» ASSIGNED TASK:
Would you print every entry exactly as it appears?
BEGIN TASK MATERIAL
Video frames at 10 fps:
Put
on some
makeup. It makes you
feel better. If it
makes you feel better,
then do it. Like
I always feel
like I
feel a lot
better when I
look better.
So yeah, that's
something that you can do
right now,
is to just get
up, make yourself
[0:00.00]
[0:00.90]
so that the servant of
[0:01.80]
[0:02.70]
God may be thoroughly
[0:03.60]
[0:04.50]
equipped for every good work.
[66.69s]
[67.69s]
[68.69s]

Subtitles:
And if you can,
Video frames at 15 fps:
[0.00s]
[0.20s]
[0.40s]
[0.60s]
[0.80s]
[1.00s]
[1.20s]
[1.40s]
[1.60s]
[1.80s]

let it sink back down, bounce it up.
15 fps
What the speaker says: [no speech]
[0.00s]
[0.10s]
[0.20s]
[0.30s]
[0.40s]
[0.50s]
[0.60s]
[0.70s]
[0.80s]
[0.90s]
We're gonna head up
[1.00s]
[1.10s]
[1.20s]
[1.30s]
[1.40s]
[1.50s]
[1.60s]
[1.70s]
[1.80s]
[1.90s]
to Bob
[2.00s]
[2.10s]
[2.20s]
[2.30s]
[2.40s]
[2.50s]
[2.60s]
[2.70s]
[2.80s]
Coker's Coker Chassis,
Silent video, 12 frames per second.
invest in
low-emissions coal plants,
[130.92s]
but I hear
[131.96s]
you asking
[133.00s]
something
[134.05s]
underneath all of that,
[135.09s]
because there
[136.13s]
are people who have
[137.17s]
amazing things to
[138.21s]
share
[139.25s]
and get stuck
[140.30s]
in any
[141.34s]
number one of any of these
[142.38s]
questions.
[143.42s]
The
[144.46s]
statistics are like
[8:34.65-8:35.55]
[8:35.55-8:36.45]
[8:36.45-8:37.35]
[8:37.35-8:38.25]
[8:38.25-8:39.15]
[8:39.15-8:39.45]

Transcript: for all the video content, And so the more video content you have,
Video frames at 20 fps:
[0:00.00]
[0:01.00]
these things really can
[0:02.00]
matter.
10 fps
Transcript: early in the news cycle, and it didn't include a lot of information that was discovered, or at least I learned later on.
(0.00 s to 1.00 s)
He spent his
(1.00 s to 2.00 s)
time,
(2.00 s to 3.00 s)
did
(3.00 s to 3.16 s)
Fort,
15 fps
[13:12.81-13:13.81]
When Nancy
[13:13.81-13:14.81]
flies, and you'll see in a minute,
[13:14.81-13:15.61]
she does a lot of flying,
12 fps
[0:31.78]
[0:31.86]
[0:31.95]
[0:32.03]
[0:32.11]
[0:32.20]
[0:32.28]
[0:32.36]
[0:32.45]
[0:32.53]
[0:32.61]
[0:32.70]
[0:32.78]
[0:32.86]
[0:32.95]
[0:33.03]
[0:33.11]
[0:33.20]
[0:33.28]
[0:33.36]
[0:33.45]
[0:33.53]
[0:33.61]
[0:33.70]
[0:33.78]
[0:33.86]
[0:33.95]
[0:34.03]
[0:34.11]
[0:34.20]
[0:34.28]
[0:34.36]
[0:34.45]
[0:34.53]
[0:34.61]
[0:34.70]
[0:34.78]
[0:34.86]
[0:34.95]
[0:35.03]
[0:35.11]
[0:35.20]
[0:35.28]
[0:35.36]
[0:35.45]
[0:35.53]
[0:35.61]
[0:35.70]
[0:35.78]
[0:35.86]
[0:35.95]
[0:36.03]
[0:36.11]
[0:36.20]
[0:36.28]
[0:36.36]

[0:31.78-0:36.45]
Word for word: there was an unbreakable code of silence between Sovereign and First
END TASK MATERIAL
» EXERCISE RESPONSE:
Video frames at 10 fps:
Put
on some
makeup. It makes you
feel better. If it
makes you feel better,
then do it. Like
I always feel
like I
feel a lot
better when I
look better.
So yeah, that's
something that you can do
right now,
is to just get
up, make yourself
[0:00.00]
[0:00.90]
so that the servant of
[0:01.80]
[0:02.70]
God may be thoroughly
[0:03.60]
[0:04.50]
equipped for every good work.
[66.69s]
[67.69s]
[68.69s]

Subtitles:
And if you can,
Video frames at 15 fps:
[0.00s]
[0.20s]
[0.40s]
[0.60s]
[0.80s]
[1.00s]
[1.20s]
[1.40s]
[1.60s]
[1.80s]

let it sink back down, bounce it up.
15 fps
What the speaker says: [no speech]
[0.00s]
[0.10s]
[0.20s]
[0.30s]
[0.40s]
[0.50s]
[0.60s]
[0.70s]
[0.80s]
[0.90s]
We're gonna head up
[1.00s]
[1.10s]
[1.20s]
[1.30s]
[1.40s]
[1.50s]
[1.60s]
[1.70s]
[1.80s]
[1.90s]
to Bob
[2.00s]
[2.10s]
[2.20s]
[2.30s]
[2.40s]
[2.50s]
[2.60s]
[2.70s]
[2.80s]
Coker's Coker Chassis,
Silent video, 12 frames per second.
invest in
low-emissions coal plants,
[130.92s]
but I hear
[131.96s]
you asking
[133.00s]
something
[134.05s]
underneath all of that,
[135.09s]
because there
[136.13s]
are people who have
[137.17s]
amazing things to
[138.21s]
share
[139.25s]
and get stuck
[140.30s]
in any
[141.34s]
number one of any of these
[142.38s]
questions.
[143.42s]
The
[144.46s]
statistics are like
[8:34.65-8:35.55]
[8:35.55-8:36.45]
[8:36.45-8:37.35]
[8:37.35-8:38.25]
[8:38.25-8:39.15]
[8:39.15-8:39.45]

Transcript: for all the video content, And so the more video content you have,
Video frames at 20 fps:
[0:00.00]
[0:01.00]
these things really can
[0:02.00]
matter.
10 fps
Transcript: early in the news cycle, and it didn't include a lot of information that was discovered, or at least I learned later on.
(0.00 s to 1.00 s)
He spent his
(1.00 s to 2.00 s)
time,
(2.00 s to 3.00 s)
did
(3.00 s to 3.16 s)
Fort,
15 fps
[13:12.81-13:13.81]
When Nancy
[13:13.81-13:14.81]
flies, and you'll see in a minute,
[13:14.81-13:15.61]
she does a lot of flying,
12 fps
[0:31.78]
[0:31.86]
[0:31.95]
[0:32.03]
[0:32.11]
[0:32.20]
[0:32.28]
[0:32.36]
[0:32.45]
[0:32.53]
[0:32.61]
[0:32.70]
[0:32.78]
[0:32.86]
[0:32.95]
[0:33.03]
[0:33.11]
[0:33.20]
[0:33.28]
[0:33.36]
[0:33.45]
[0:33.53]
[0:33.61]
[0:33.70]
[0:33.78]
[0:33.86]
[0:33.95]
[0:34.03]
[0:34.11]
[0:34.20]
[0:34.28]
[0:34.36]
[0:34.45]
[0:34.53]
[0:34.61]
[0:34.70]
[0:34.78]
[0:34.86]
[0:34.95]
[0:35.03]
[0:35.11]
[0:35.20]
[0:35.28]
[0:35.36]
[0:35.45]
[0:35.53]
[0:35.61]
[0:35.70]
[0:35.78]
[0:35.86]
[0:35.95]
[0:36.03]
[0:36.11]
[0:36.20]
[0:36.28]
[0:36.36]

[0:31.78-0:36.45]
Word for word: there was an unbreakable code of silence between Sovereign and First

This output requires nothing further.